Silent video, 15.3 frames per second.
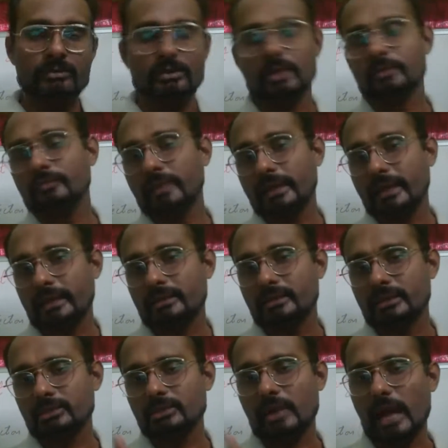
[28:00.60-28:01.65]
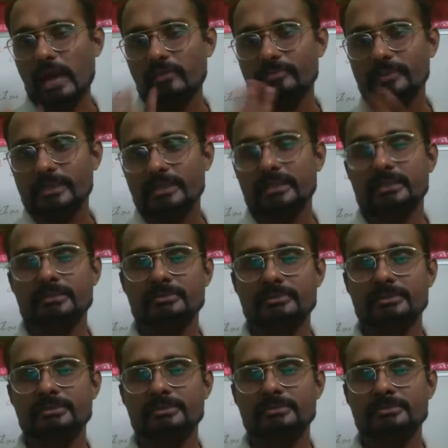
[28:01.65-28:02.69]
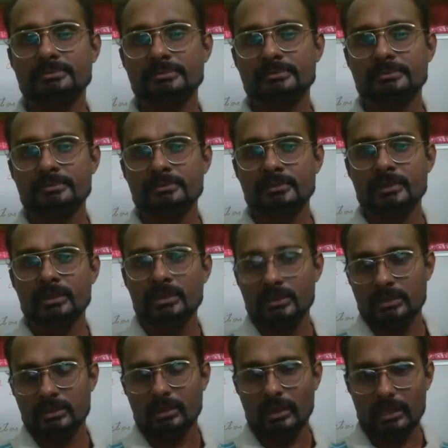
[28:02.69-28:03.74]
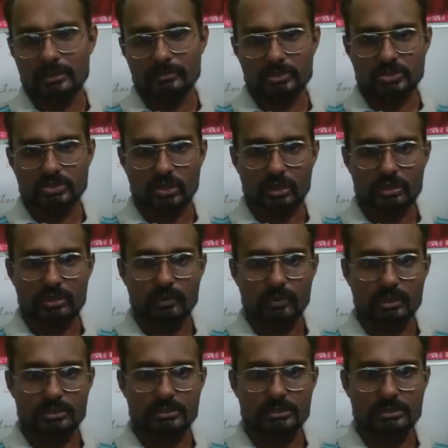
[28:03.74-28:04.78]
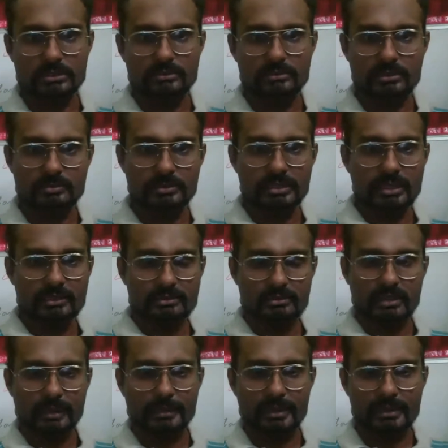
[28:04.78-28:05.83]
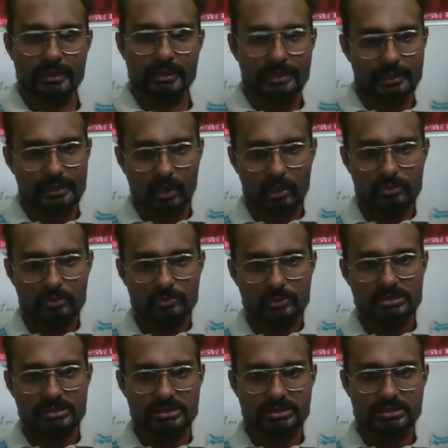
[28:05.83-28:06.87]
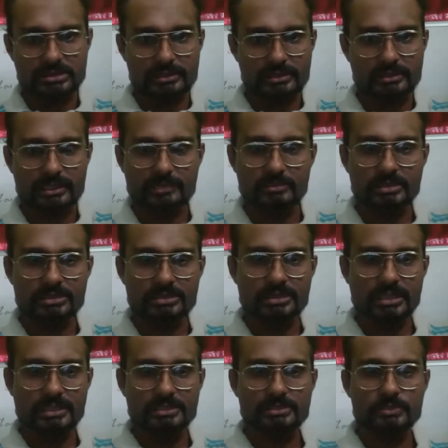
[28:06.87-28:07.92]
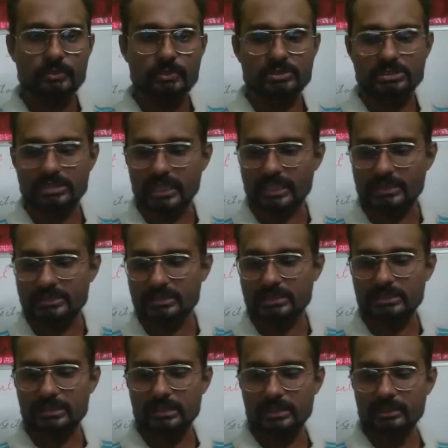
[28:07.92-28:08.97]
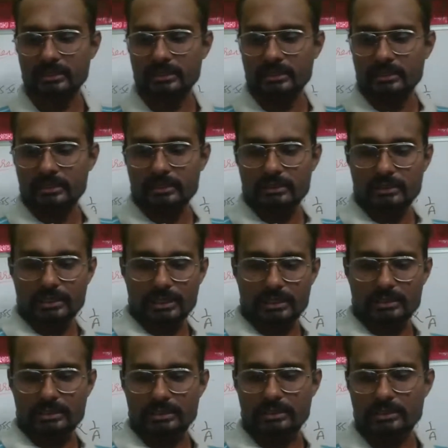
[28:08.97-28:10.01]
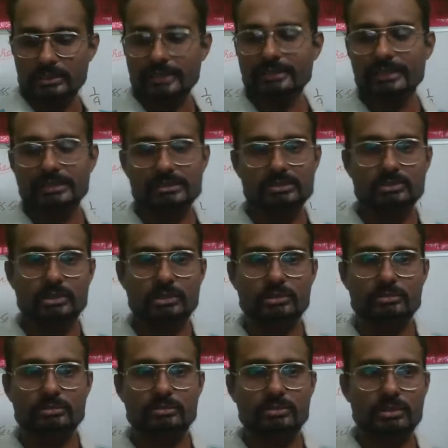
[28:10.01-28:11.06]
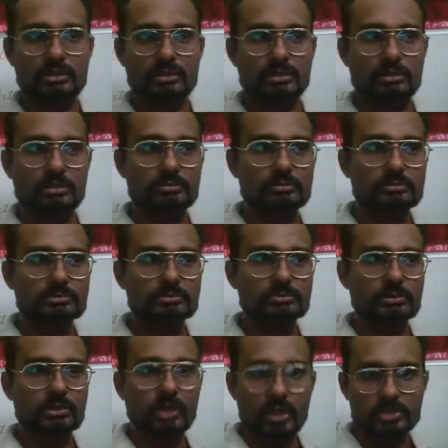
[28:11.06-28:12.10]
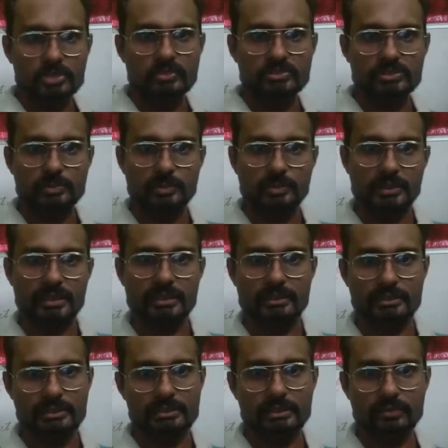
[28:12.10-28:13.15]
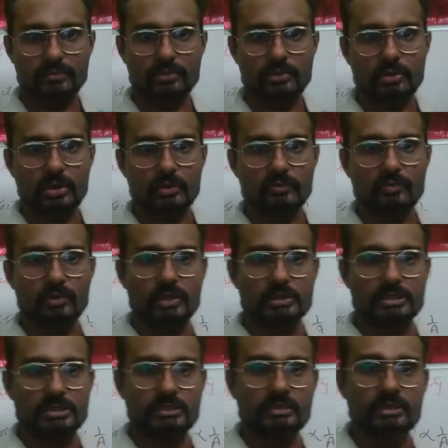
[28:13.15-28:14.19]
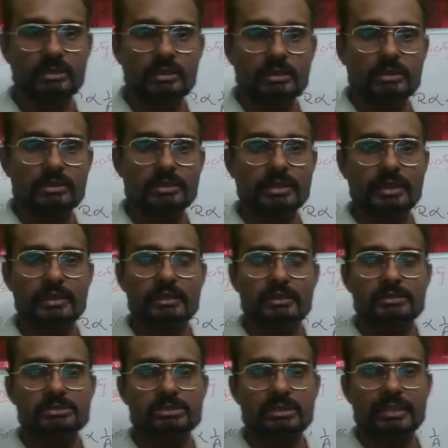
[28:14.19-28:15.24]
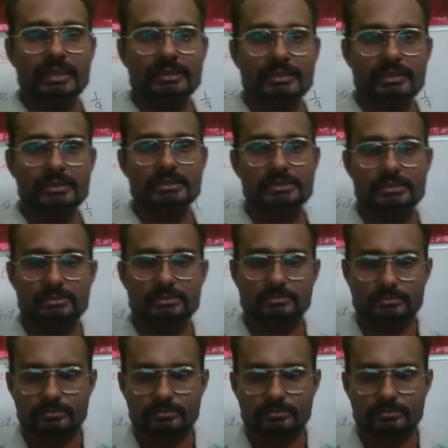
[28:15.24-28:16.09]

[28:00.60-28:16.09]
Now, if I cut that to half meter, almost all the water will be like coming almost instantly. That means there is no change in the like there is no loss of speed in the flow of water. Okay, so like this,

::::::::

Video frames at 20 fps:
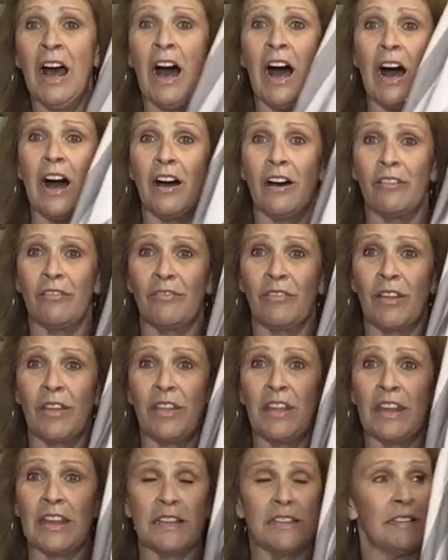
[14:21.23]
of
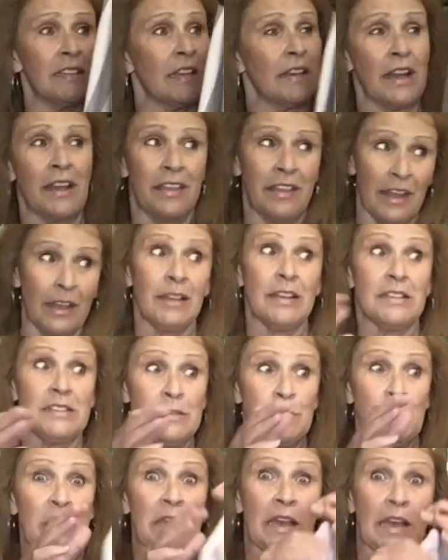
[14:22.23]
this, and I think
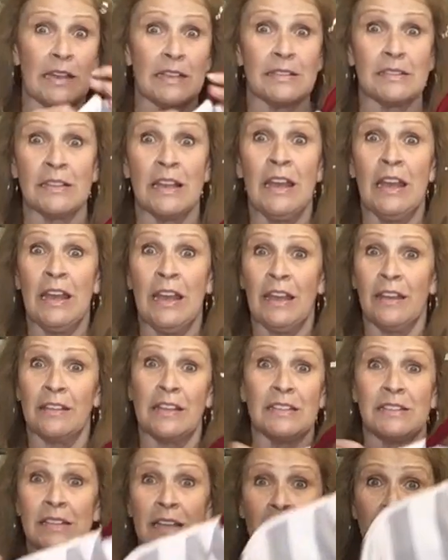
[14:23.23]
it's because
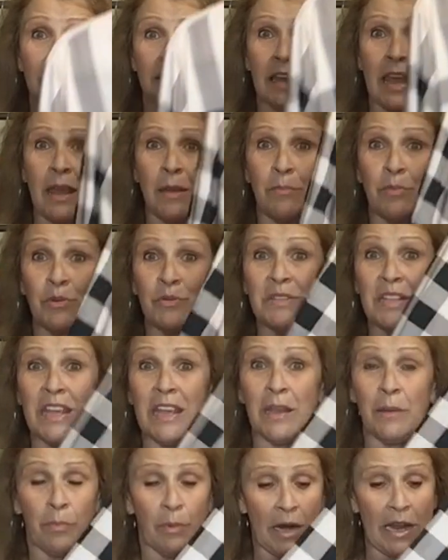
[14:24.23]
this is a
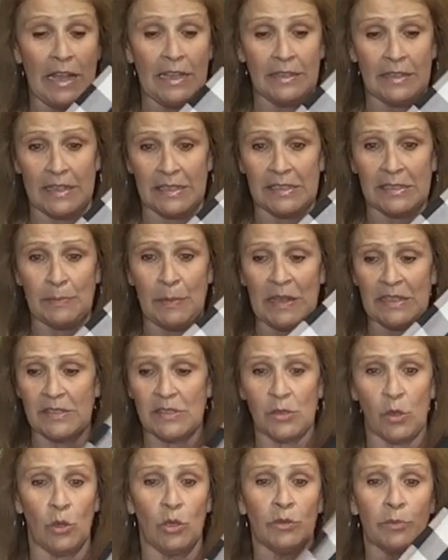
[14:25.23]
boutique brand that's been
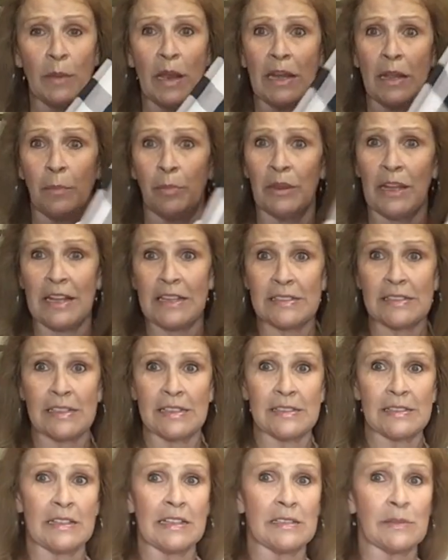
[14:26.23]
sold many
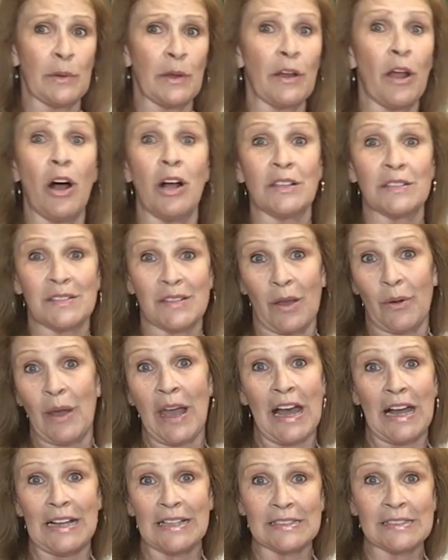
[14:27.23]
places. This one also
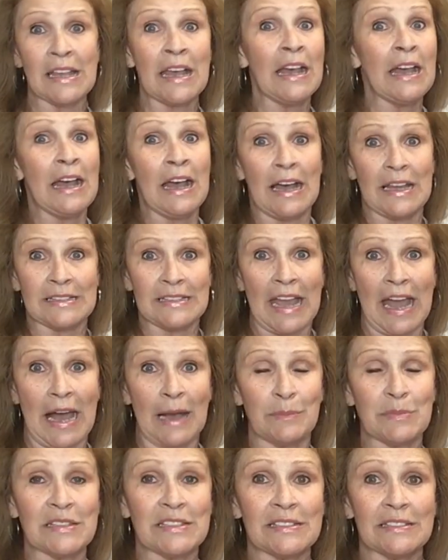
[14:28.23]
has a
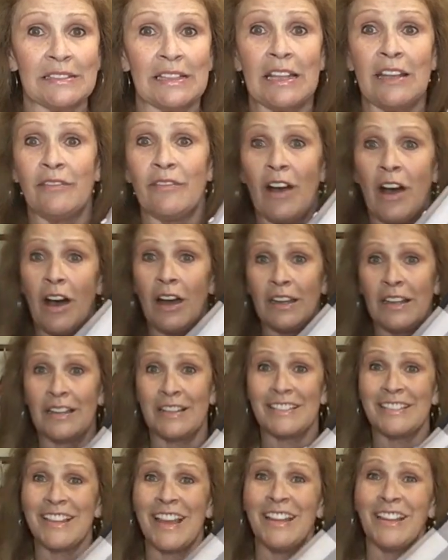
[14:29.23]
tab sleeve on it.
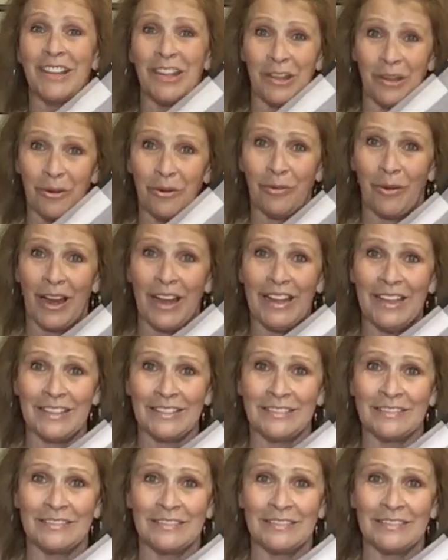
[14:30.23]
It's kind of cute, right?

::::::::

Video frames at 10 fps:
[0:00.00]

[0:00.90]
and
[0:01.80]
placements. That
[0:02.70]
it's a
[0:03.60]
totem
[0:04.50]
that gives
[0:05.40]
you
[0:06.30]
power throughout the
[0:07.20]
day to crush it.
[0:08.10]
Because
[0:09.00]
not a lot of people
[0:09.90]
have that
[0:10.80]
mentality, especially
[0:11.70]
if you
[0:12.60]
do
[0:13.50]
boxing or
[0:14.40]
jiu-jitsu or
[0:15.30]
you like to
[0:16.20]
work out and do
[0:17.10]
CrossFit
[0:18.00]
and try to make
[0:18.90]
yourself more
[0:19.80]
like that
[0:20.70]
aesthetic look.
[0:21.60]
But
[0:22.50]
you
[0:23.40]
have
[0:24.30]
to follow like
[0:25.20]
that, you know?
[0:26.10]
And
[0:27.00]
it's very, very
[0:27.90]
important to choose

::::::::

**Exercise goal**. Report how many lines in the listing above hold the string "frames", giving the number and no other words.

**Exercise answer**. 3